Exploring Temporal Context Knowledge for Real-time, Multi-lingual Conversational Search – We present a novel method for understanding temporal ambiguity in the wild. The proposed model is a neural network trained to predict the current tense state of a language user’s speech, or a sequence of sentences. As the user’s speech becomes more and more important (i.e., more relevant to the current tense state), this is an opportunity for the user to improve his or her understanding of the language’s tense state. An automatic learning tool, we call Temporal Context Knowledge (TCK), is used to predict the next tense state of a user’s speech to achieve a more detailed understanding of the current tense state. Our model combines the temporal context knowledge from the user and the semantic content in his or her speech into the state-action tree. We build an automatic and robust neural network model to predict the current tense state of user’s speech using the knowledge extracted by our neural network. Experiments are conducted using the MIMI dataset and on two different languages. Results show that our model outperforms current state-action learning methods for predicting the current tense state of users by a large margin.
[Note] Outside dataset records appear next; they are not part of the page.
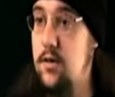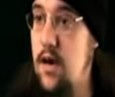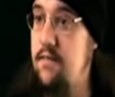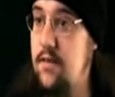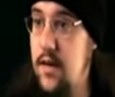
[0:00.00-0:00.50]
a
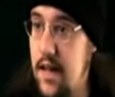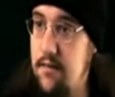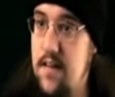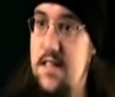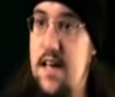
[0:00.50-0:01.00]
popular graphical
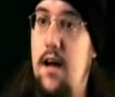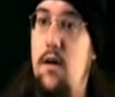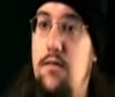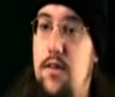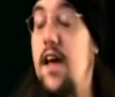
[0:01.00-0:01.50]
interface
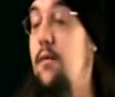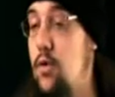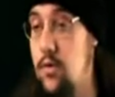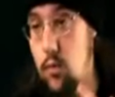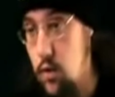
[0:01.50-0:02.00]
add-on for the
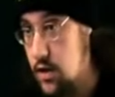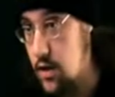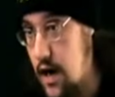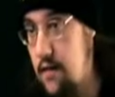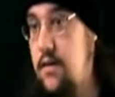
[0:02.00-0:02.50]
game World of
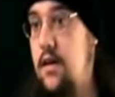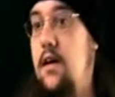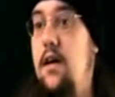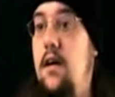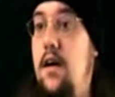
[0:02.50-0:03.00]
Warcraft.
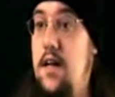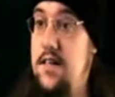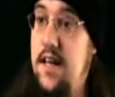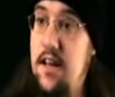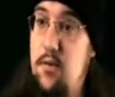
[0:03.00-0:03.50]

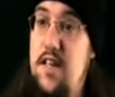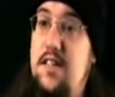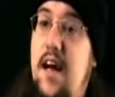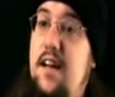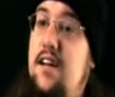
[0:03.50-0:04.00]
Together
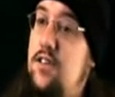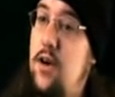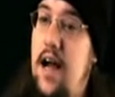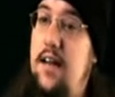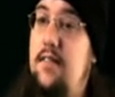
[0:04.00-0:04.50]
we designed an
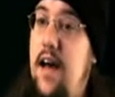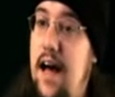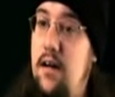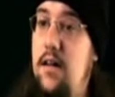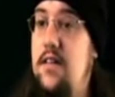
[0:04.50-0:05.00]

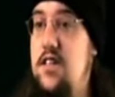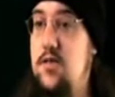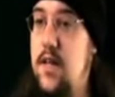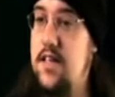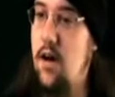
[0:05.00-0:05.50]
attractive add-on
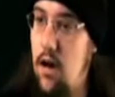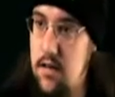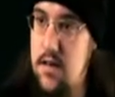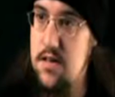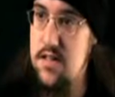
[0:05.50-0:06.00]
that displays
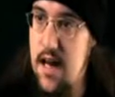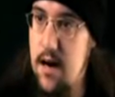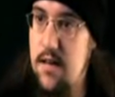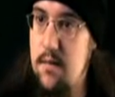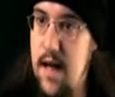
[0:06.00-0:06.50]
all of your
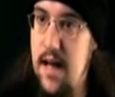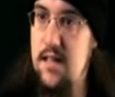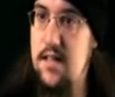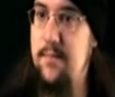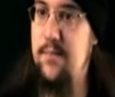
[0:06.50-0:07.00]
desired
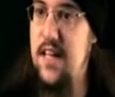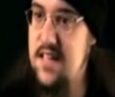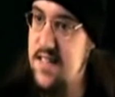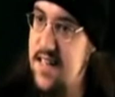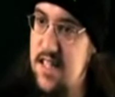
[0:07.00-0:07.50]
commands
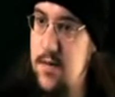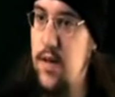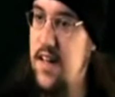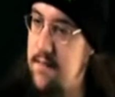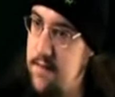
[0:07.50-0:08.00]
in a
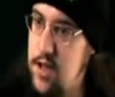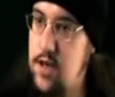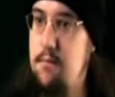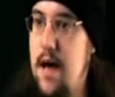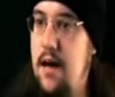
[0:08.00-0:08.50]
sensible,
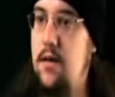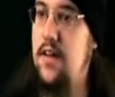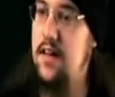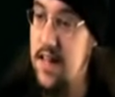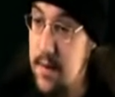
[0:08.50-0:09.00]
efficient
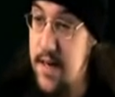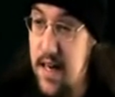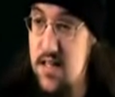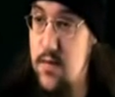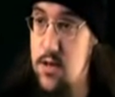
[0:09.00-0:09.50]
manner that
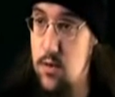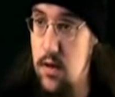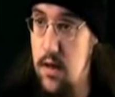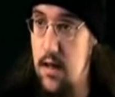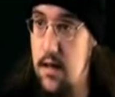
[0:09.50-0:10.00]
eliminates
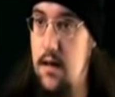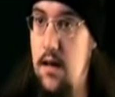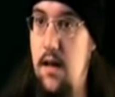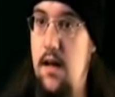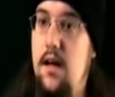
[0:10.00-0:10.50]
visual
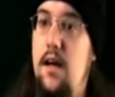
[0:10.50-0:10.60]
clutter.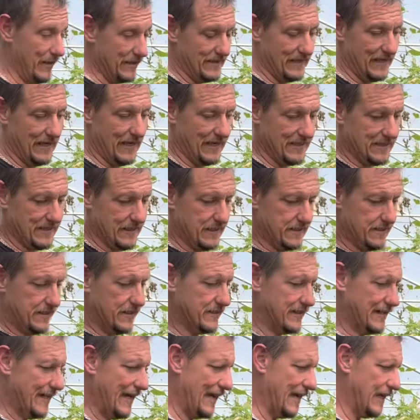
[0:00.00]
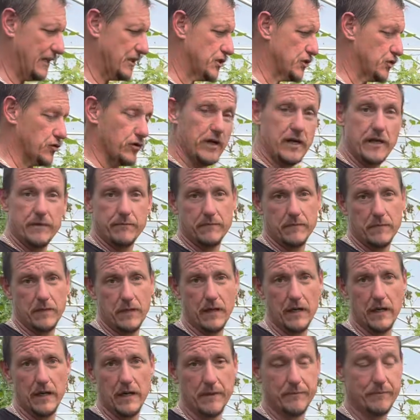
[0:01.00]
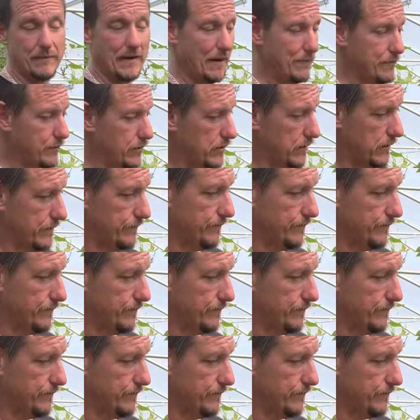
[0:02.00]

it's kind of extreme in my book.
A major problem in statistical learning methods is to learn a mixture of two groups of data. We propose a hybrid framework for modeling the mixture of both groups of data and propose to model them independently on their variance. Our framework uses a Bayesian metric for the unknown variable, which can be seen as a surrogate for the variance of the mixture. Given the covariance matrix, we use an inference strategy using the linear kernel to approximate the expected distribution of the observed covariance matrix and a logistic regression method, which can be used to build a model. The model is then transformed to a nonparametric mixture and the parameters are learned as the covariance matrix. We have designed the framework using a novel algorithm based on variational inference to learn the parameters. Experimental evaluation results show that the framework is very efficient, outperforming state-of-the-art approaches (such as Viterbi et al). The framework is also scalable with a reasonable performance.
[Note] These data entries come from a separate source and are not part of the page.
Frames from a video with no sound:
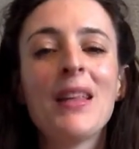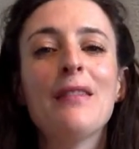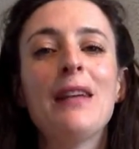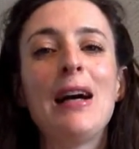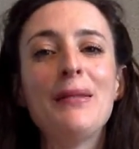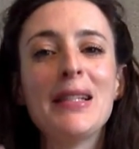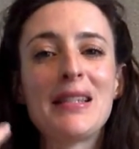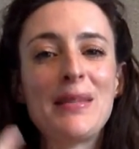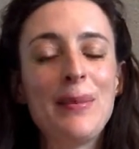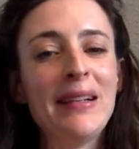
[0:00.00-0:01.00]
of how we
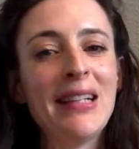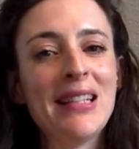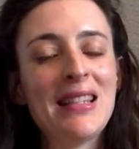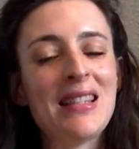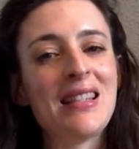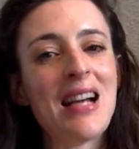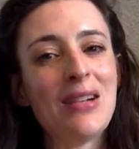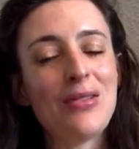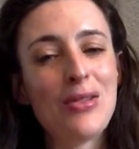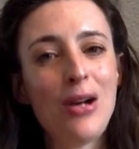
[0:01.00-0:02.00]
experience as
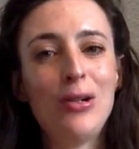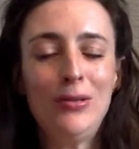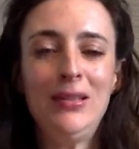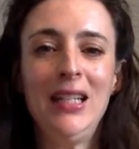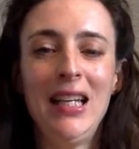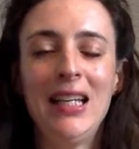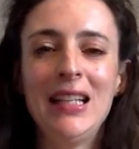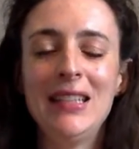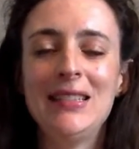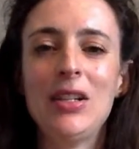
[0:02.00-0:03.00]
our soul
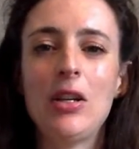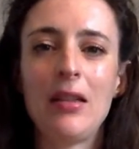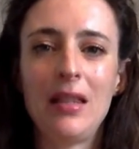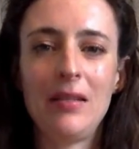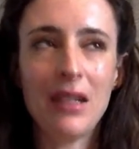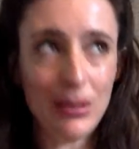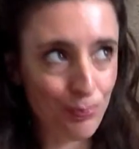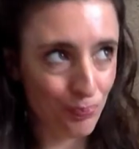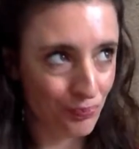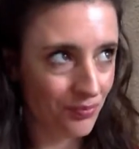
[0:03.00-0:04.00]
here in the earthly
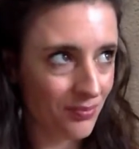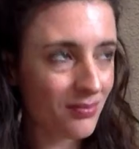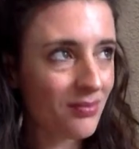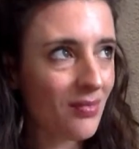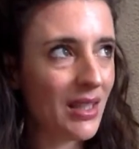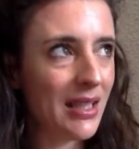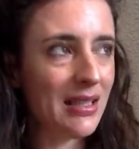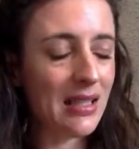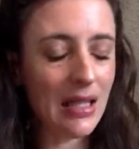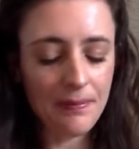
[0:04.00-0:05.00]
realm.
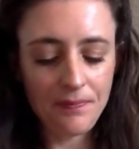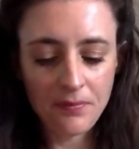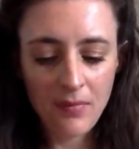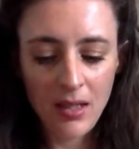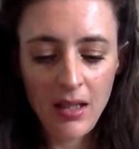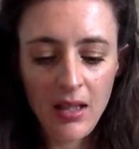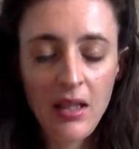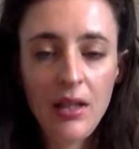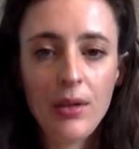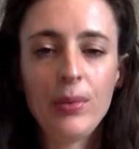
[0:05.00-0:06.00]
And
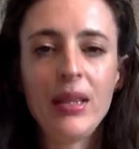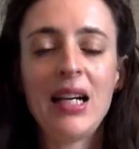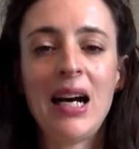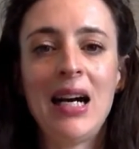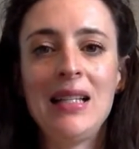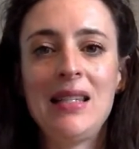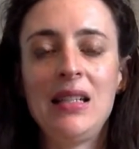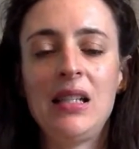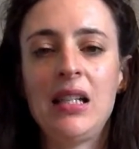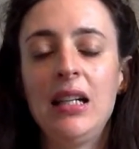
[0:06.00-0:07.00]
with the heart
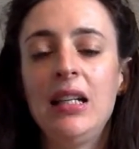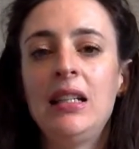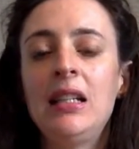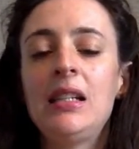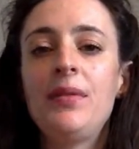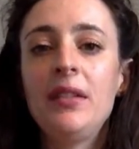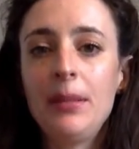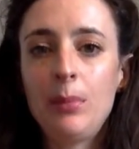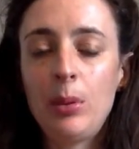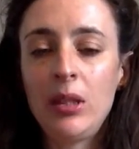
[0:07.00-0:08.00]
center, and it's very
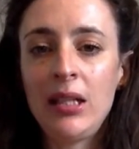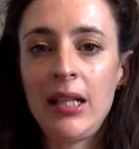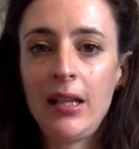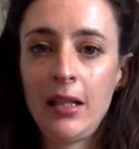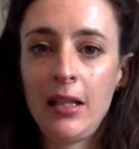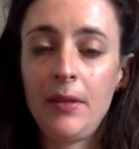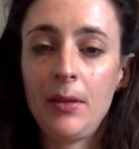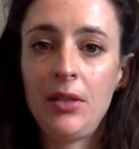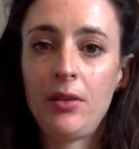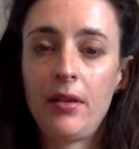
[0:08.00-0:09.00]
important, I think, if you are
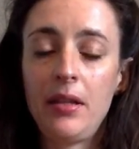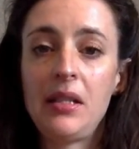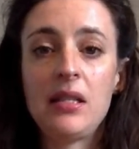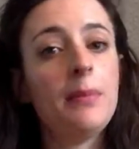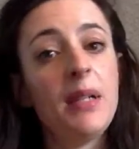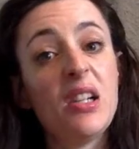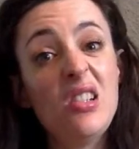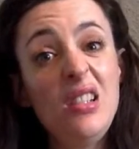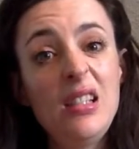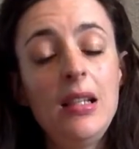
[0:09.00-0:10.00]
in your 30s and
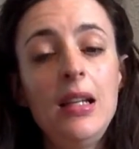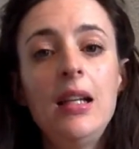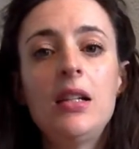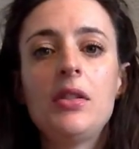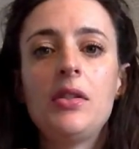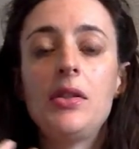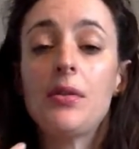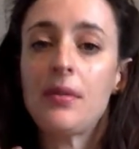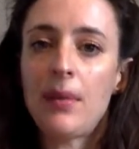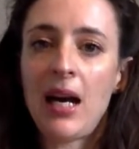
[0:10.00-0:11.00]
beyond, to do
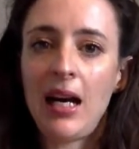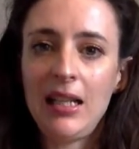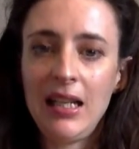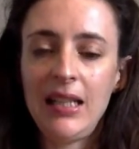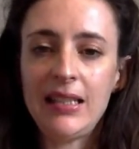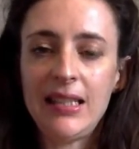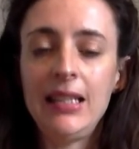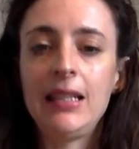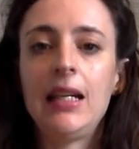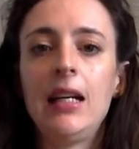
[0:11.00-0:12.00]
some heart
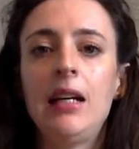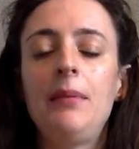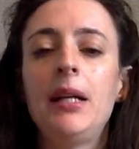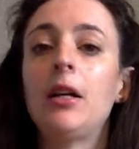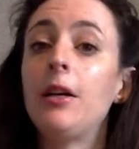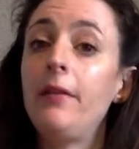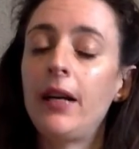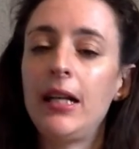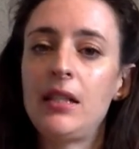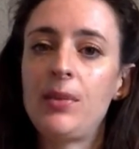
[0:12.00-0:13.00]
healing and go
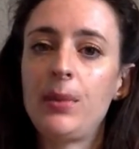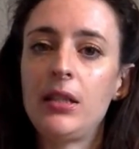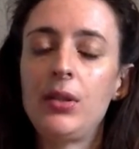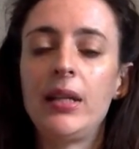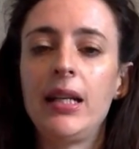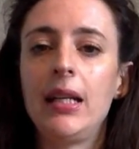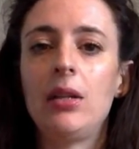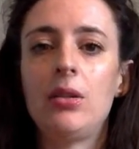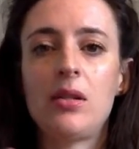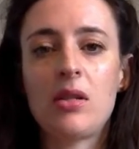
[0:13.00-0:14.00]
find a spiritual
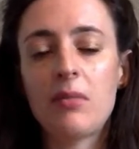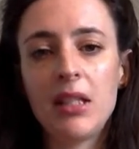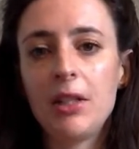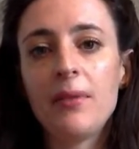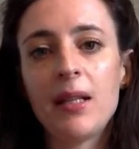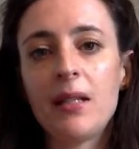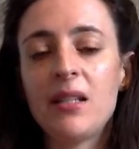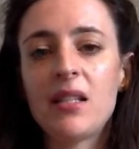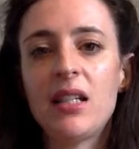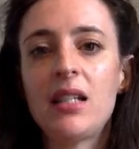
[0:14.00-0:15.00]
healer or someone that you really
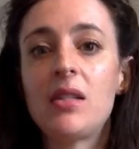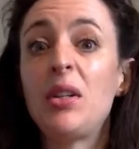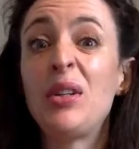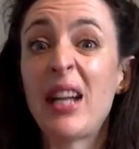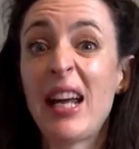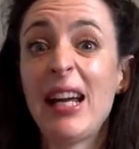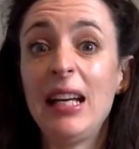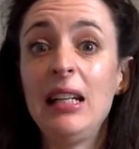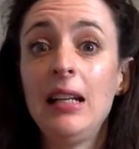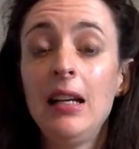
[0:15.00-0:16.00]
resonates to. You
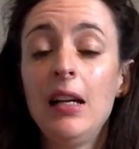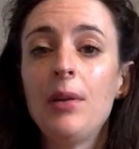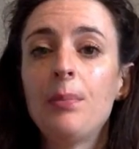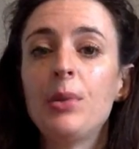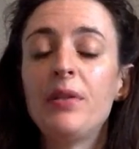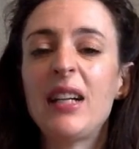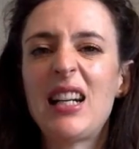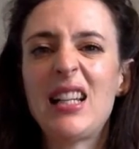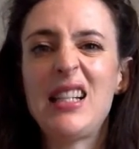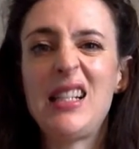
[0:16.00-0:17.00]
can move
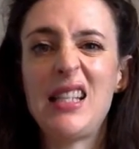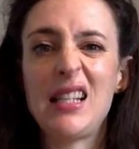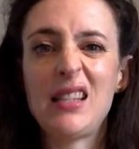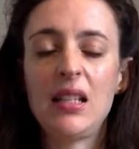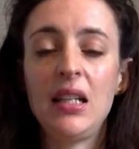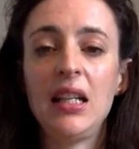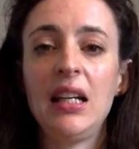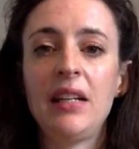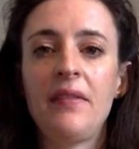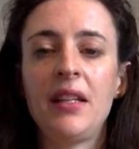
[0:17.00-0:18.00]
out of that density
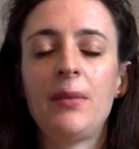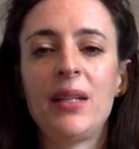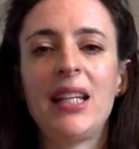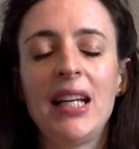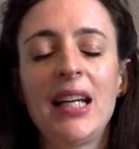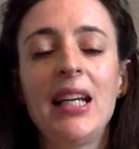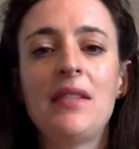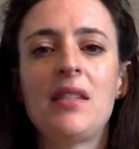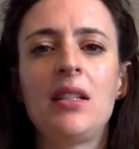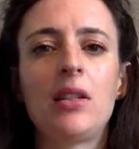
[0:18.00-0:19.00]
and feeling really icky.
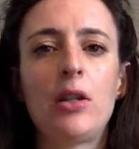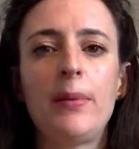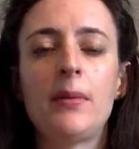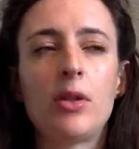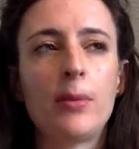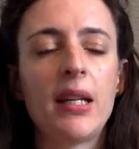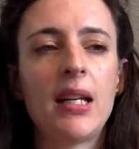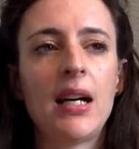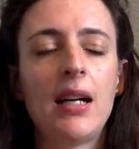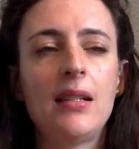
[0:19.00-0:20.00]
I've seen a lot of people talk about
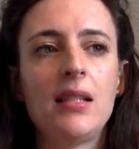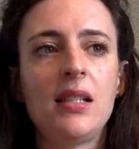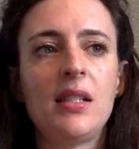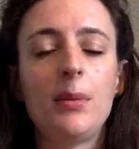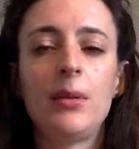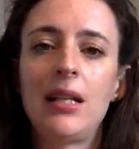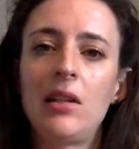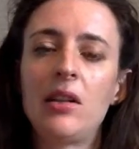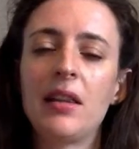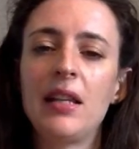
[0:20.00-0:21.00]
the heart center, but when I
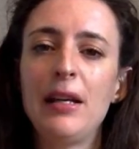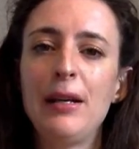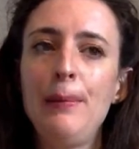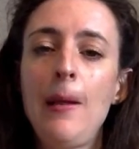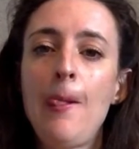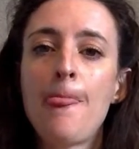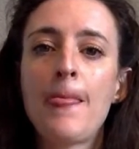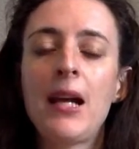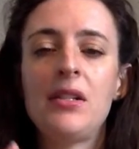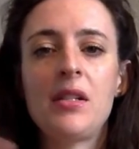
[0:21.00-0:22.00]
look at them
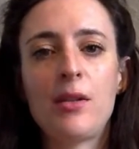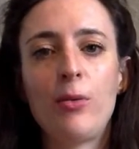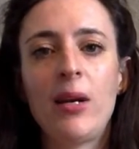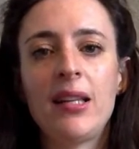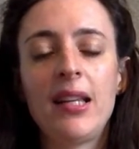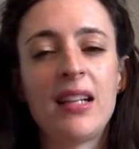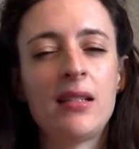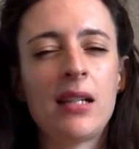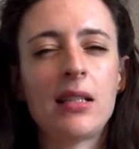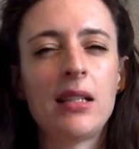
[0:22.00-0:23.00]
and just the way that they're
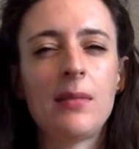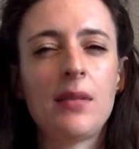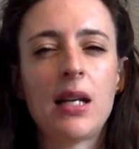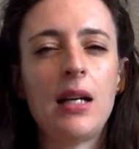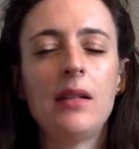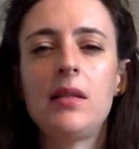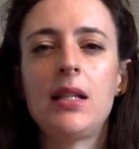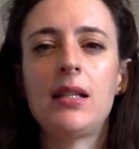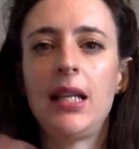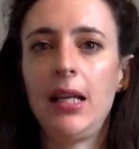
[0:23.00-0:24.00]
conducting themselves,
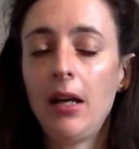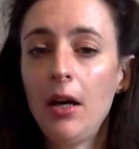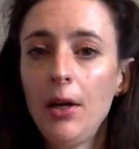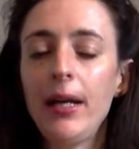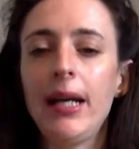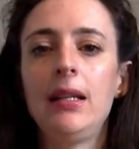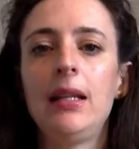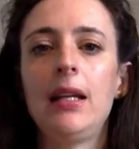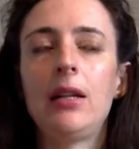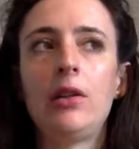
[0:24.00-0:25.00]
it's ego,
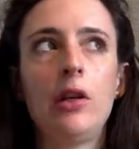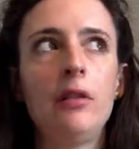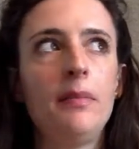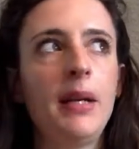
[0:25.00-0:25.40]
and a lot of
Examining Kernel Programs Using Naive Bayes

Towards automated translation of Isolated text in Bangla

# Exploring Temporal Context Knowledge for Real-time, Multi-lingual Conversational Search

Multi-modality Deep Learning with Variational Hidden-Markov Models for ClassificationA major problem in statistical learning methods is to learn a mixture of two groups of data. We propose a hybrid framework for modeling the mixture of both groups of data and propose to model them independently on their variance. Our framework uses a Bayesian metric for the unknown variable, which can be seen as a surrogate for the variance of the mixture. Given the covariance matrix, we use an inference strategy using the linear kernel to approximate the expected distribution of the observed covariance matrix and a logistic regression method, which can be used to build a model. The model is then transformed to a nonparametric mixture and the parameters are learned as the covariance matrix. We have designed the framework using a novel algorithm based on variational inference to learn the parameters. Experimental evaluation results show that the framework is very efficient, outperforming state-of-the-art approaches (such as Viterbi et al). The framework is also scalable with a reasonable performance.